TASK BRIEF: Print, exactly as they stand, the lines below from the one that has "[1:38.93-1:39.93]" to the one that has "[1:46.43-1:47.43]", inclusive, leaving out the pictures.

DATA:
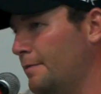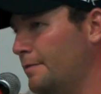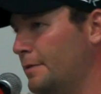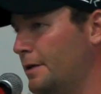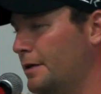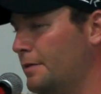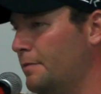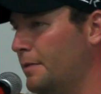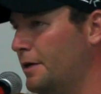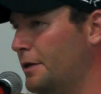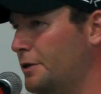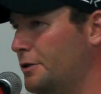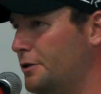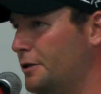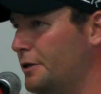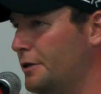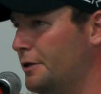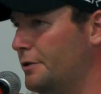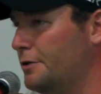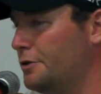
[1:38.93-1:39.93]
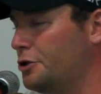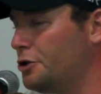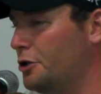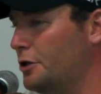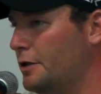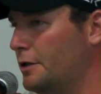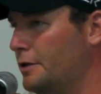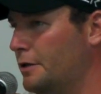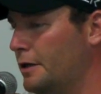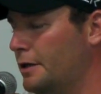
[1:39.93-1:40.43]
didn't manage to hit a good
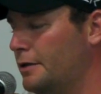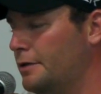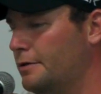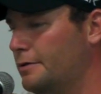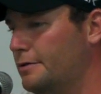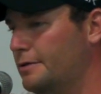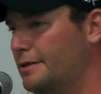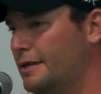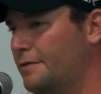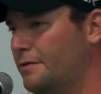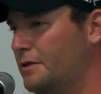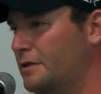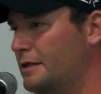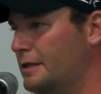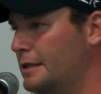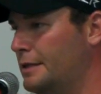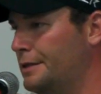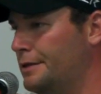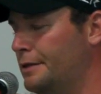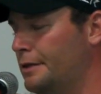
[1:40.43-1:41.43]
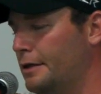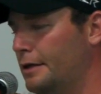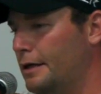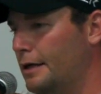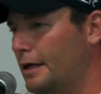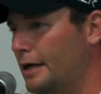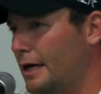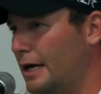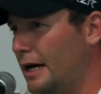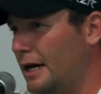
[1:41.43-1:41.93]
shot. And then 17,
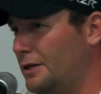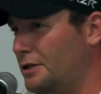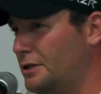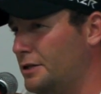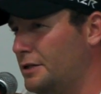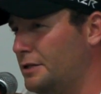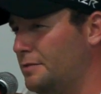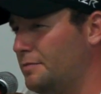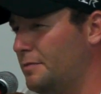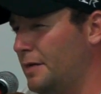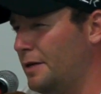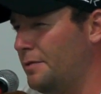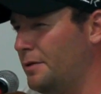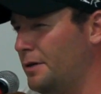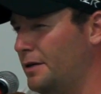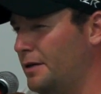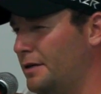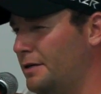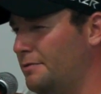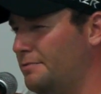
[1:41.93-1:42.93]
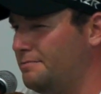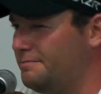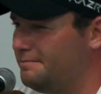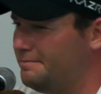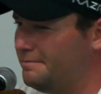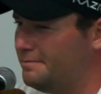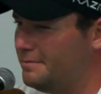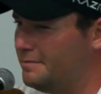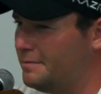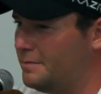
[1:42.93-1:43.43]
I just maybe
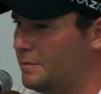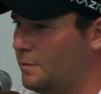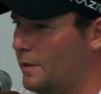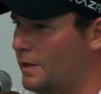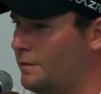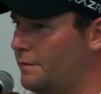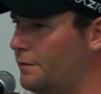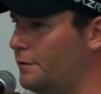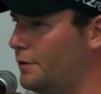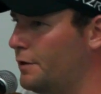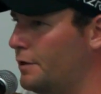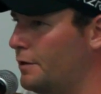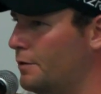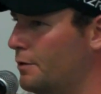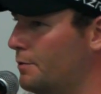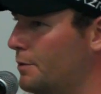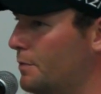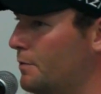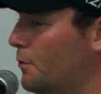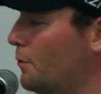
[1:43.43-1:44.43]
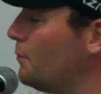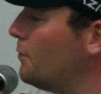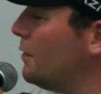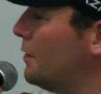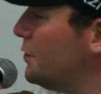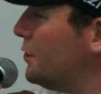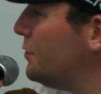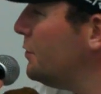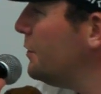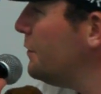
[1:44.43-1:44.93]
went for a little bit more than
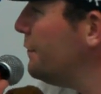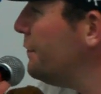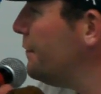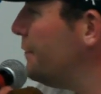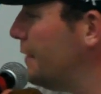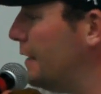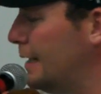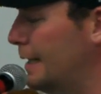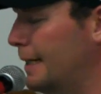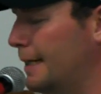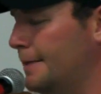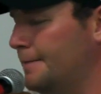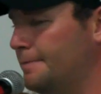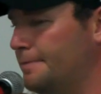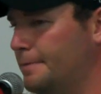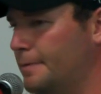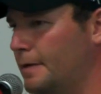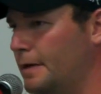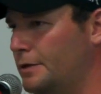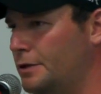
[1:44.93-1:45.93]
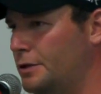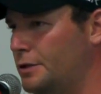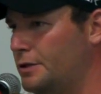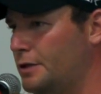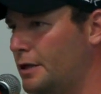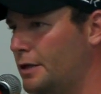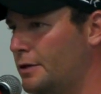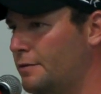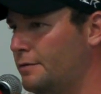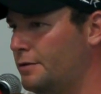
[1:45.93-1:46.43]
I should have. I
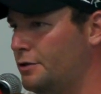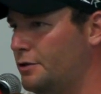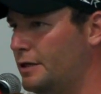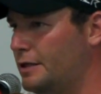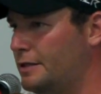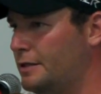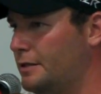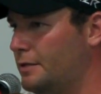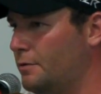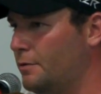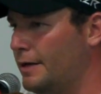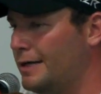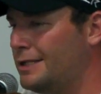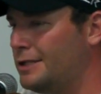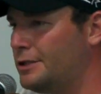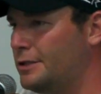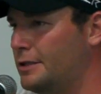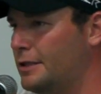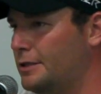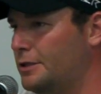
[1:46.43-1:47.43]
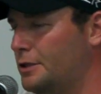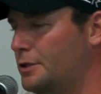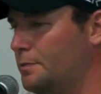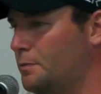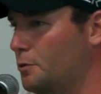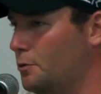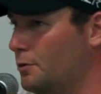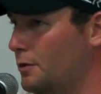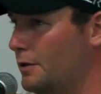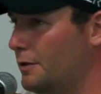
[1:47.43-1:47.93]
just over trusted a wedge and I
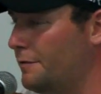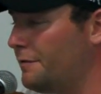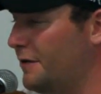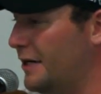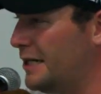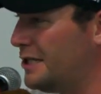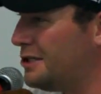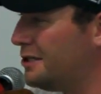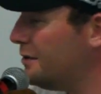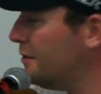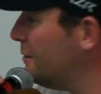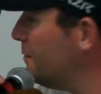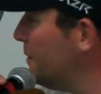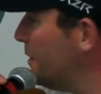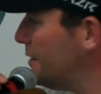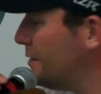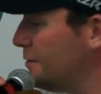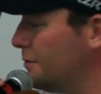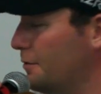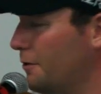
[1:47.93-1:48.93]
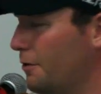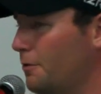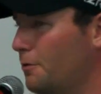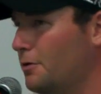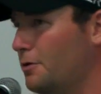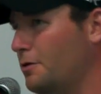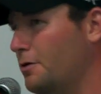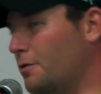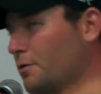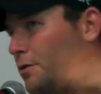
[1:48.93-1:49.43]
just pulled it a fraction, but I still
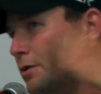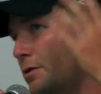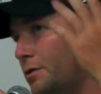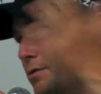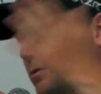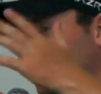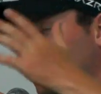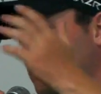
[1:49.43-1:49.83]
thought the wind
==
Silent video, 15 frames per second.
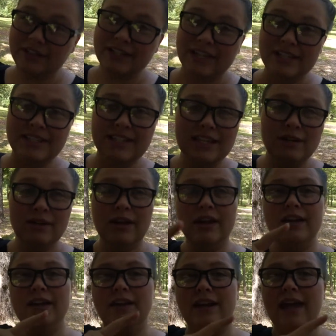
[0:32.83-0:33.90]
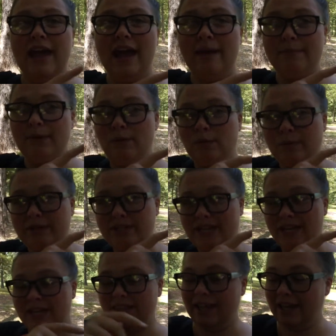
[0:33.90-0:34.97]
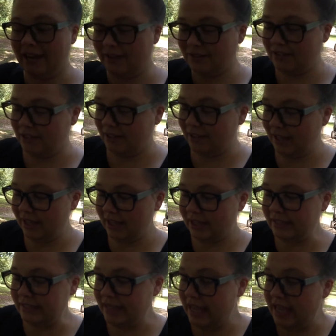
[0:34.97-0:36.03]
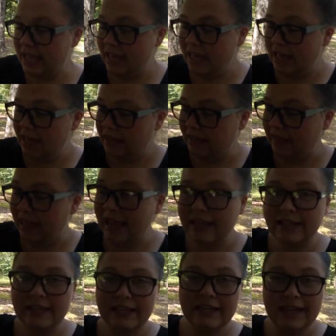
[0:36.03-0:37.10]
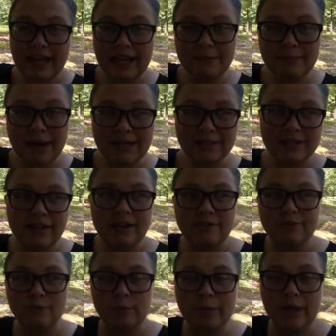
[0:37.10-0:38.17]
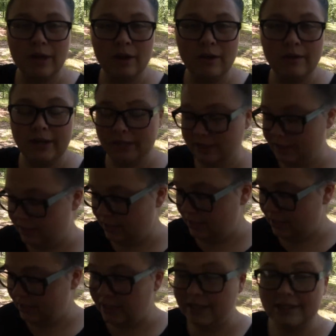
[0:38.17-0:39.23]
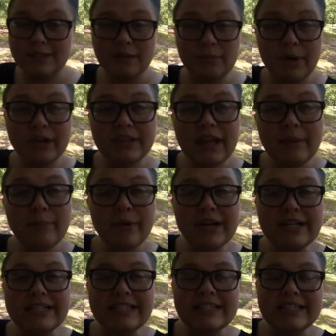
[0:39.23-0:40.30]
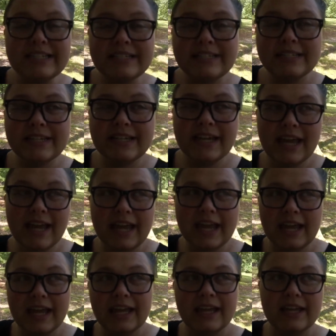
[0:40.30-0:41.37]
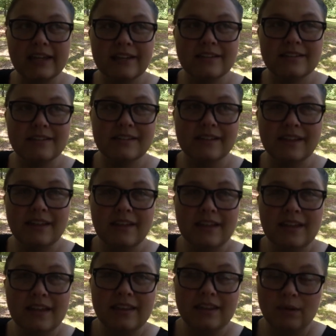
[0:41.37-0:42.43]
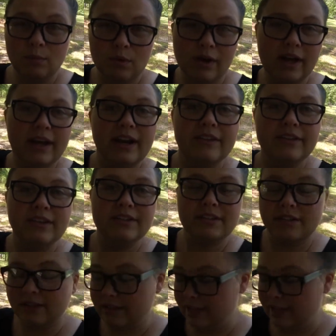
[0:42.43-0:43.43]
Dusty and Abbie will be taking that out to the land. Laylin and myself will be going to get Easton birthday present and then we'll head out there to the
---
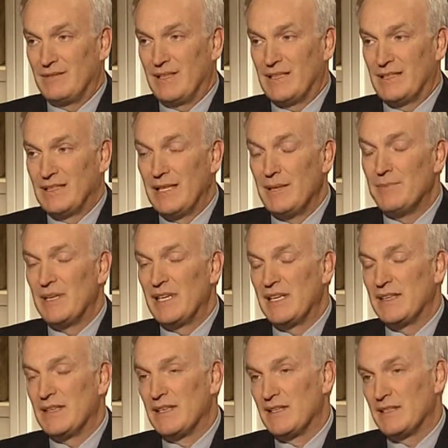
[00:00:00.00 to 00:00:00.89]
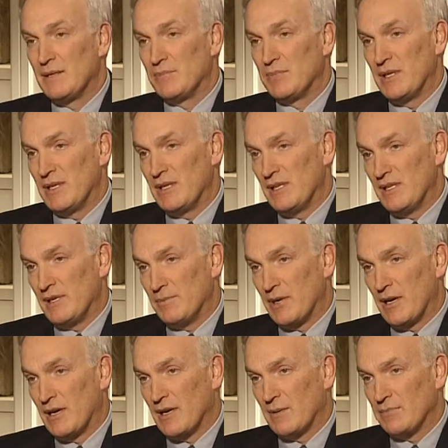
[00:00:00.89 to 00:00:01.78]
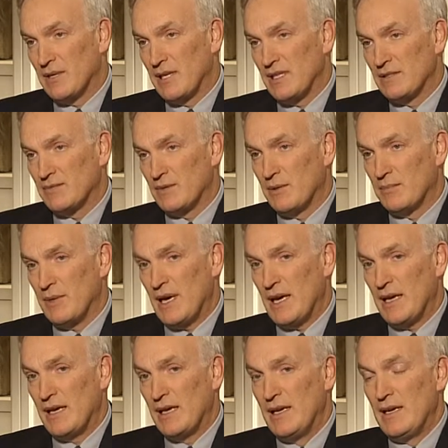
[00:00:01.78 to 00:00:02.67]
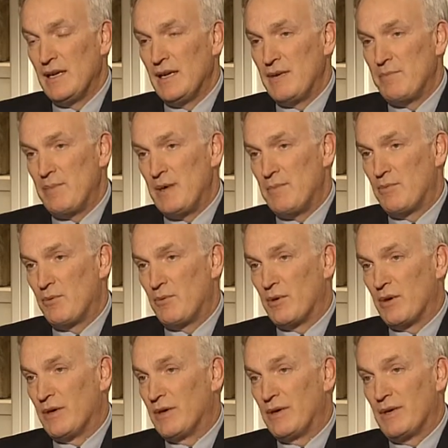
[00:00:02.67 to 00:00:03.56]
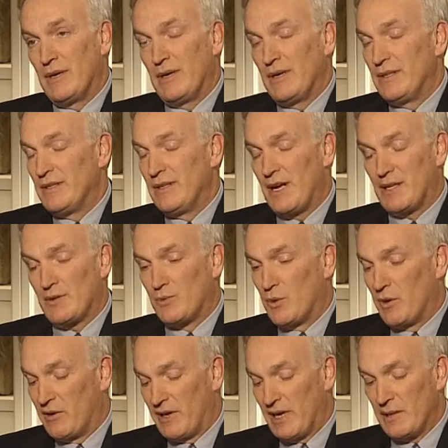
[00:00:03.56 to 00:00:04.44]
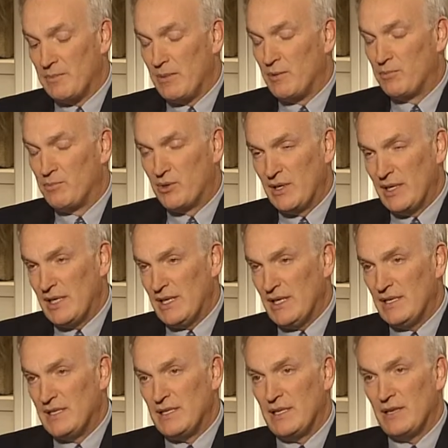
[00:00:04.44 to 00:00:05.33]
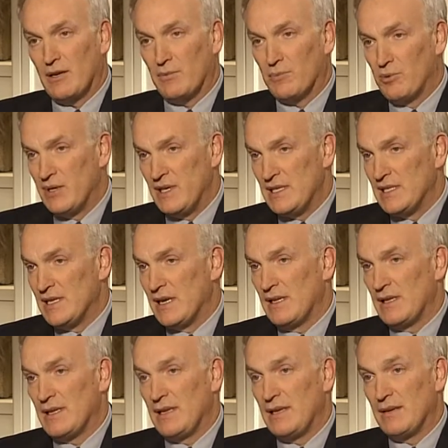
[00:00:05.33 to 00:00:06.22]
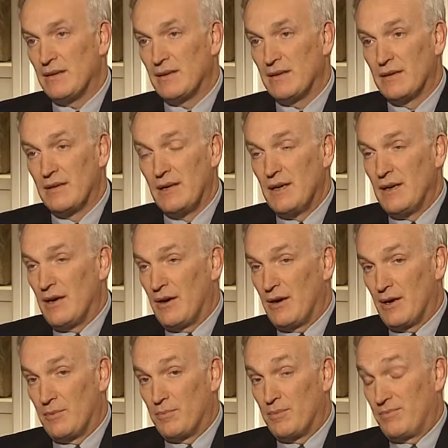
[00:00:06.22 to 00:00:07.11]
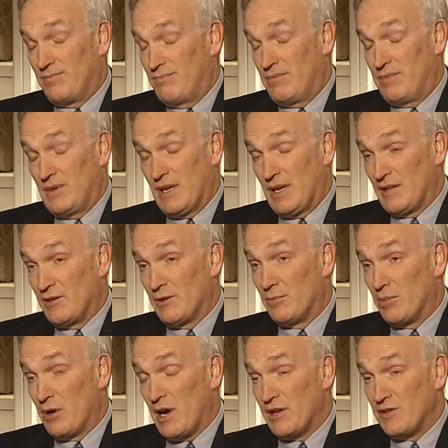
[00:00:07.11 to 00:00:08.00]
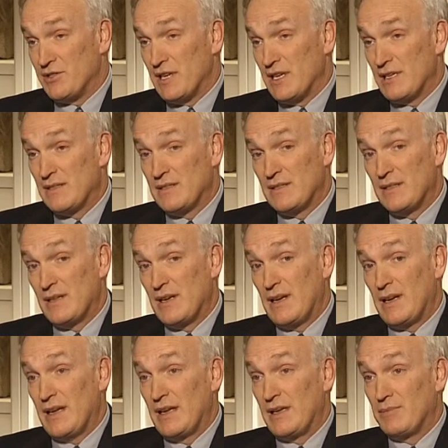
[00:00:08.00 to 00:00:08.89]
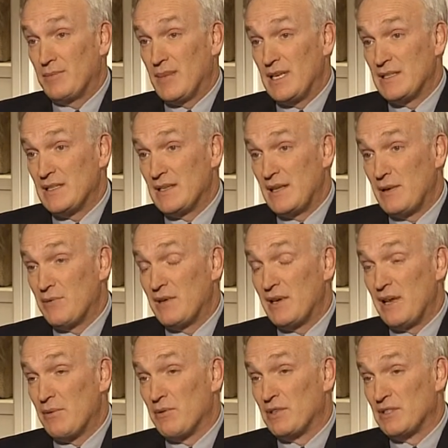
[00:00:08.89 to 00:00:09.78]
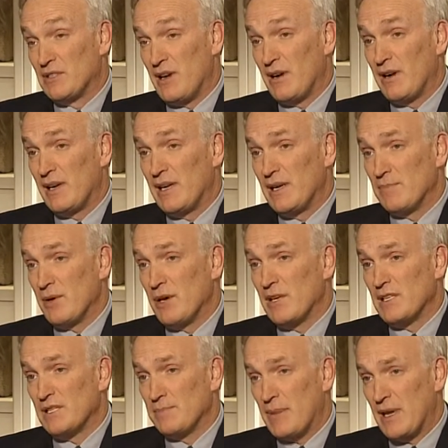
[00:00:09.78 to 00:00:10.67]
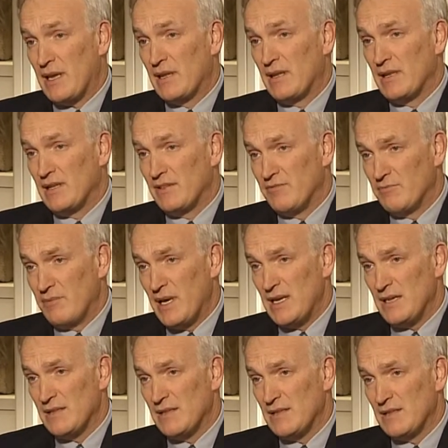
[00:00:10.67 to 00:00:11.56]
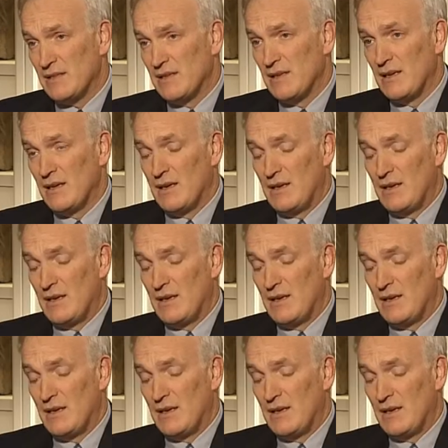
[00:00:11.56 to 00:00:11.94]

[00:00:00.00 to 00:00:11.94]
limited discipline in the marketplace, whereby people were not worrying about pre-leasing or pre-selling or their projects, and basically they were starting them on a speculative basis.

FINISHED EXERCISE:
[1:38.93-1:39.93]
[1:39.93-1:40.43]
didn't manage to hit a good
[1:40.43-1:41.43]
[1:41.43-1:41.93]
shot. And then 17,
[1:41.93-1:42.93]
[1:42.93-1:43.43]
I just maybe
[1:43.43-1:44.43]
[1:44.43-1:44.93]
went for a little bit more than
[1:44.93-1:45.93]
[1:45.93-1:46.43]
I should have. I
[1:46.43-1:47.43]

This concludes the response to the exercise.